Picture an apple, either an Empire or Crispin, grown in Ontario, coated in caramel and chocolate and rolled in peanuts and sold at retail as a gourmet delight, particularly around Christmas and Easter, in stores across North America. Now picture a second apple, of similar origin, only this one has been coated in caramel, rolled in granola and dipped in a cream cheese chocolate which, according to Paul Moyer, the gourmet candy apple king behind both treats, makes it taste just like a cinnamon bun — with an apple inside.

“That’s my personal favourite,” Moyer says, from his farm in Beamsville, Ont., which isn’t far from his brother Tom’s farm, also in Beamsville, a 130-acre spread that has been in the Moyer family ever since Dilman Moyer pulled up stakes in Bucks County, Pennsylvania, in the 1790s and headed north as a United Empire Loyalist, because he didn’t want to become a new American at the conclusion of the Revolution.

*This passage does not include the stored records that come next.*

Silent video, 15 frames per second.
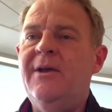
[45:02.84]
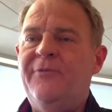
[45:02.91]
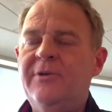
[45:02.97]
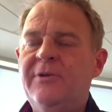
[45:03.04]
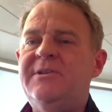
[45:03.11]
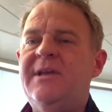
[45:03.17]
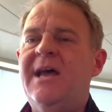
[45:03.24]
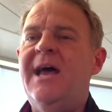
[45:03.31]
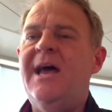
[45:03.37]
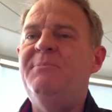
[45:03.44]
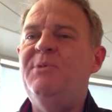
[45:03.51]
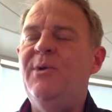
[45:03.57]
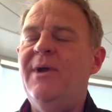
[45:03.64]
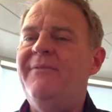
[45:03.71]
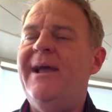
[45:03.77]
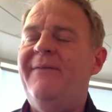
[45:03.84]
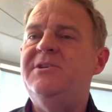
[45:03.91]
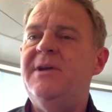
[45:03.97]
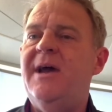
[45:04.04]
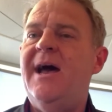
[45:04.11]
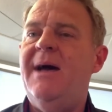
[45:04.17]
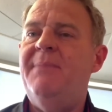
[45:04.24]
first time you ever have a
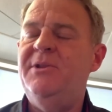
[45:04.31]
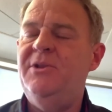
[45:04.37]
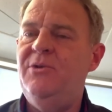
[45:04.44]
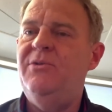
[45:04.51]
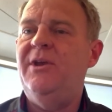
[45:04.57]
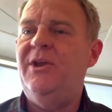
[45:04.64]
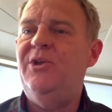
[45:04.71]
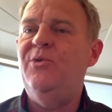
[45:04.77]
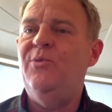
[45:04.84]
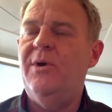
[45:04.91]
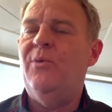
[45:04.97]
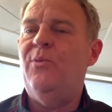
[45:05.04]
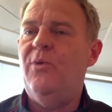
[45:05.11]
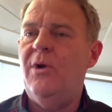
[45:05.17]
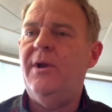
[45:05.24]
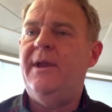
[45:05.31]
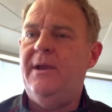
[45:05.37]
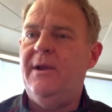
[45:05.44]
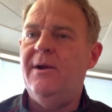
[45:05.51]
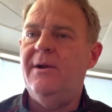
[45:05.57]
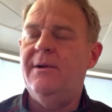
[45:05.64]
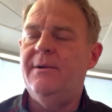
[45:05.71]
job and you think you want to work
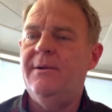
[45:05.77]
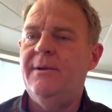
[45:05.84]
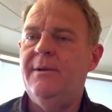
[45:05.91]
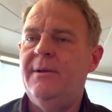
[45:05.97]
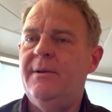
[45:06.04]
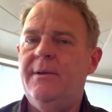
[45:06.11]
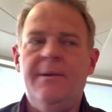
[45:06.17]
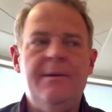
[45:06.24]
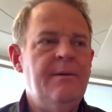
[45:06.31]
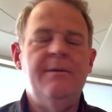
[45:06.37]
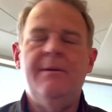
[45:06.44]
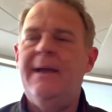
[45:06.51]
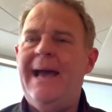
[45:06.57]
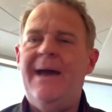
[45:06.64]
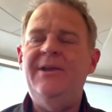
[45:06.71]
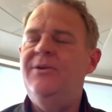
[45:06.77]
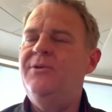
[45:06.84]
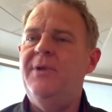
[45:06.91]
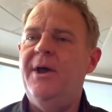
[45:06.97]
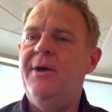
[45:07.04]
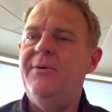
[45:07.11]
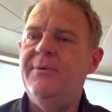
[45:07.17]
here. How do you
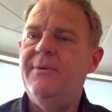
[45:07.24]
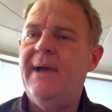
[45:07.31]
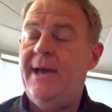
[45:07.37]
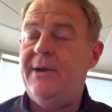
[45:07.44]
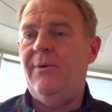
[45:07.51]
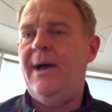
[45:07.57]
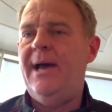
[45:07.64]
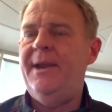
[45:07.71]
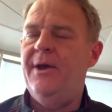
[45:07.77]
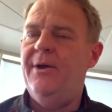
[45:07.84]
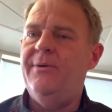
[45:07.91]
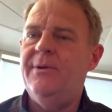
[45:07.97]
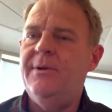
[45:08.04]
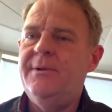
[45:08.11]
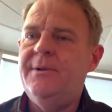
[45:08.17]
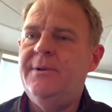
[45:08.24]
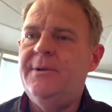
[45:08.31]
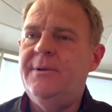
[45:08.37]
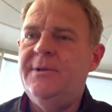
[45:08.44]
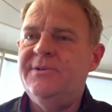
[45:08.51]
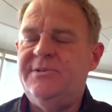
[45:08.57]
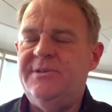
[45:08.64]
know? How do I know?
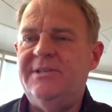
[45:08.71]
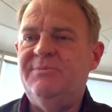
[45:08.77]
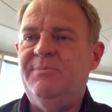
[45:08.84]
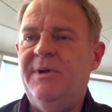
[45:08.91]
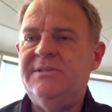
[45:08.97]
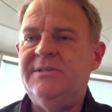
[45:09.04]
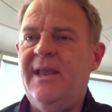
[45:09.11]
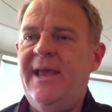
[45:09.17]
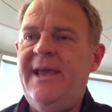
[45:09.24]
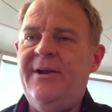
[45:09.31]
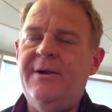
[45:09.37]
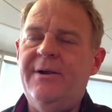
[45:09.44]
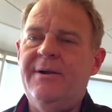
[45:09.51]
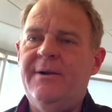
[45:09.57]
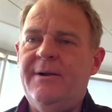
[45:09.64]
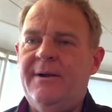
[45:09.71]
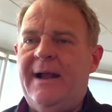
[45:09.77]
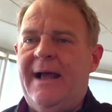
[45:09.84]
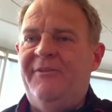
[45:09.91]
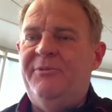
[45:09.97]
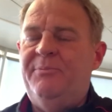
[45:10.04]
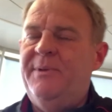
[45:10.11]
6 months later,
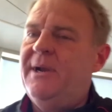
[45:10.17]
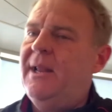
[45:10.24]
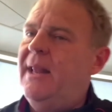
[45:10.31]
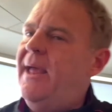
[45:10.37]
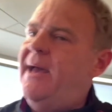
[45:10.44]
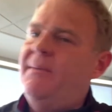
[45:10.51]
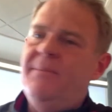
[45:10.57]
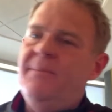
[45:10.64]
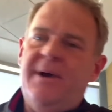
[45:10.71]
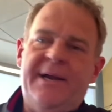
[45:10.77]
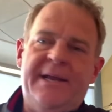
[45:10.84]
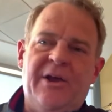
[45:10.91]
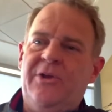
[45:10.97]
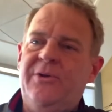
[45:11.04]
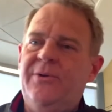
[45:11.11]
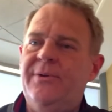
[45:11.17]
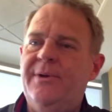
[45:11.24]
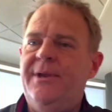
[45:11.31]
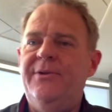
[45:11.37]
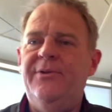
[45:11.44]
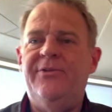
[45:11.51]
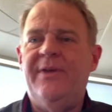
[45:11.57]
I've spent a lot of money on you
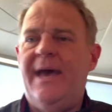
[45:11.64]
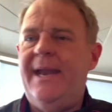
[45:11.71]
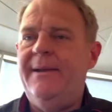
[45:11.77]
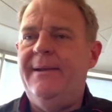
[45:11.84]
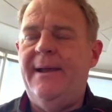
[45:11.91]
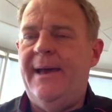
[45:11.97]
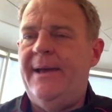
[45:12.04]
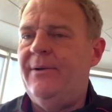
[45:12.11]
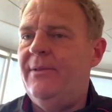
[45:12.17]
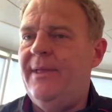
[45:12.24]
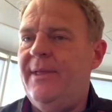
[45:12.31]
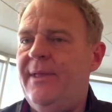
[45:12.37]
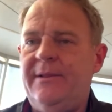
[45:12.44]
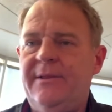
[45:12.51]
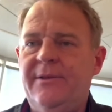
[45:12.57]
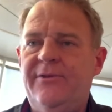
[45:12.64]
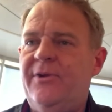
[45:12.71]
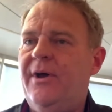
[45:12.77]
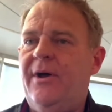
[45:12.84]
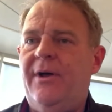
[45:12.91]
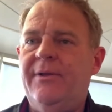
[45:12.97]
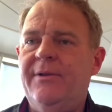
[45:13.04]
and you decided, I don't like this at
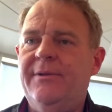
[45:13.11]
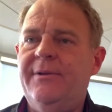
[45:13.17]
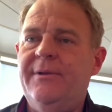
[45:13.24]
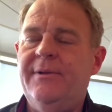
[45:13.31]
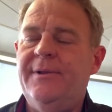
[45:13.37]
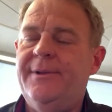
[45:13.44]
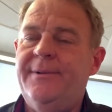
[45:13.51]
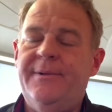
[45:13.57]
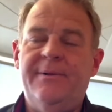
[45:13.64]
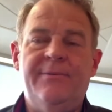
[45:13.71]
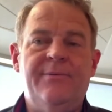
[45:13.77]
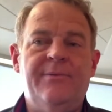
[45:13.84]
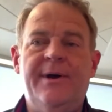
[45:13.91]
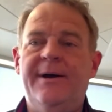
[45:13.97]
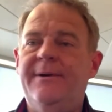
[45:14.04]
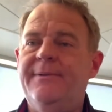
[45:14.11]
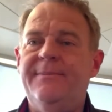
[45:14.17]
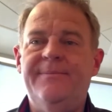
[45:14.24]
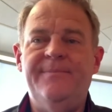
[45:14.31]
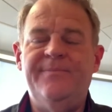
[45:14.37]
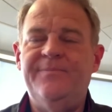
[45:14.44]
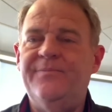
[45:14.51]
all. Well,
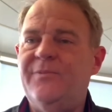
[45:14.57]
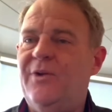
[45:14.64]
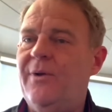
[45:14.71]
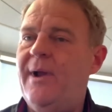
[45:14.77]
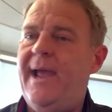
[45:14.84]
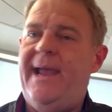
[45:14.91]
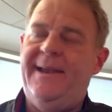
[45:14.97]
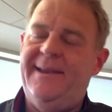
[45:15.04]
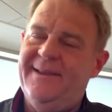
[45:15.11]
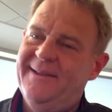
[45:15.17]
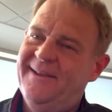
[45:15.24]
great.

The Moyer homestead passed from generation to generation, until Moyer’s generation came along and started making classic fairground confections with a modern sugary twist that was both crisp to the bite and in danger of being cast into the dustbins of culinary history by a deadly listeria outbreak in California in 2015. The outbreak was traced to candy apples, not Moyers Apple Products’ candy apples mind you, but candy apples just the same. As far as bad publicity goes, it doesn’t get any worse than people dying.

The Moyers could have panicked, but instead they got creative. Ideas were generated, debated, discounted and discussed some more, while Professor Keith Warriner, an esteemed food scientist at the University of Guelph, was enlisted to help. In the end, a gadget got built — similar in size to a high-end, stainless steel barbecue — and capable of sanitizing everything from apples to zucchinis, using a cocktail of ultra-violet light, hydrogen-peroxide gas and ozone.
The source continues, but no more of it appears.